## SOURCE DATA:
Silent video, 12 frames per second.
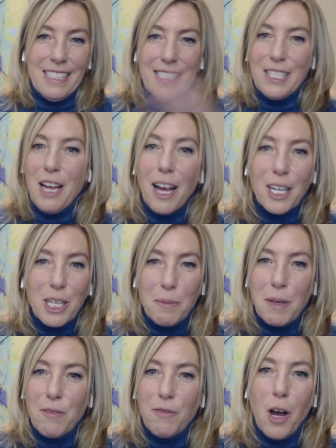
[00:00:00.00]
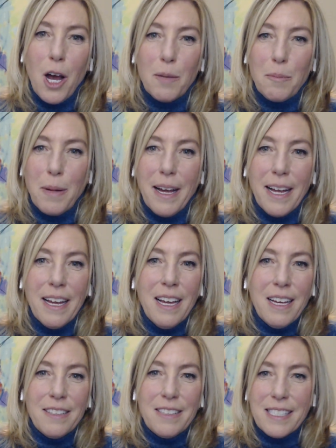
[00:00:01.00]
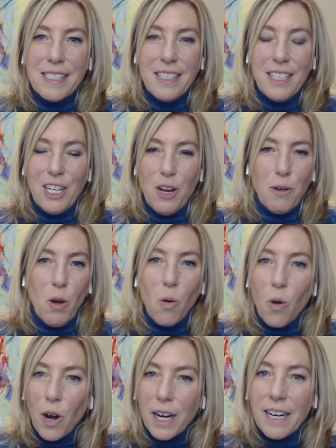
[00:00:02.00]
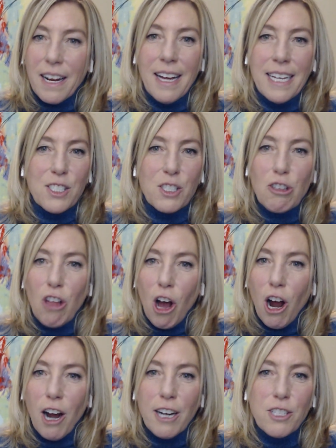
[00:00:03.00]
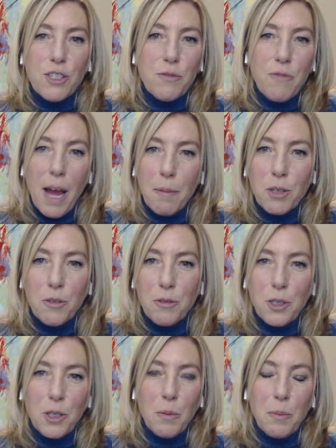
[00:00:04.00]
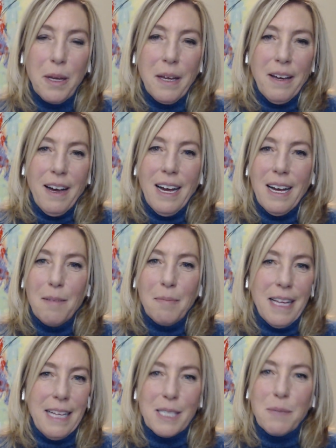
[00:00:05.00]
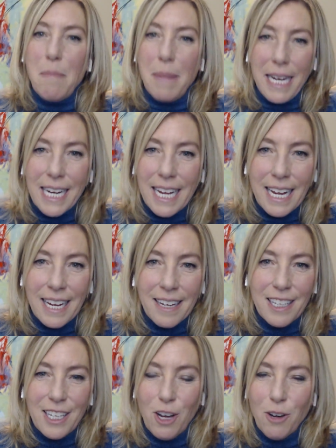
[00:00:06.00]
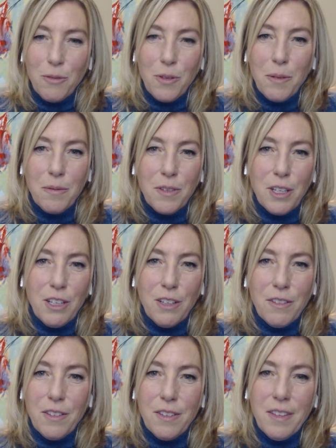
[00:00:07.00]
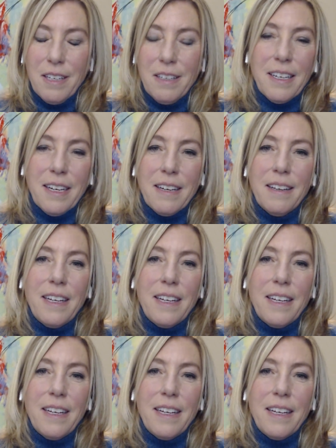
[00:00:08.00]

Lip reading: It's not going to be fought by this, an organized large rebel group that's meeting, the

## TASK:
Your reply should give again exactly the lines from the one with "[00:00:04.00]" through the last line of the data, with both ends included and pictures left out.

## COMPLETED EXERCISE:
[00:00:04.00]
[00:00:05.00]
[00:00:06.00]
[00:00:07.00]
[00:00:08.00]

Lip reading: It's not going to be fought by this, an organized large rebel group that's meeting, the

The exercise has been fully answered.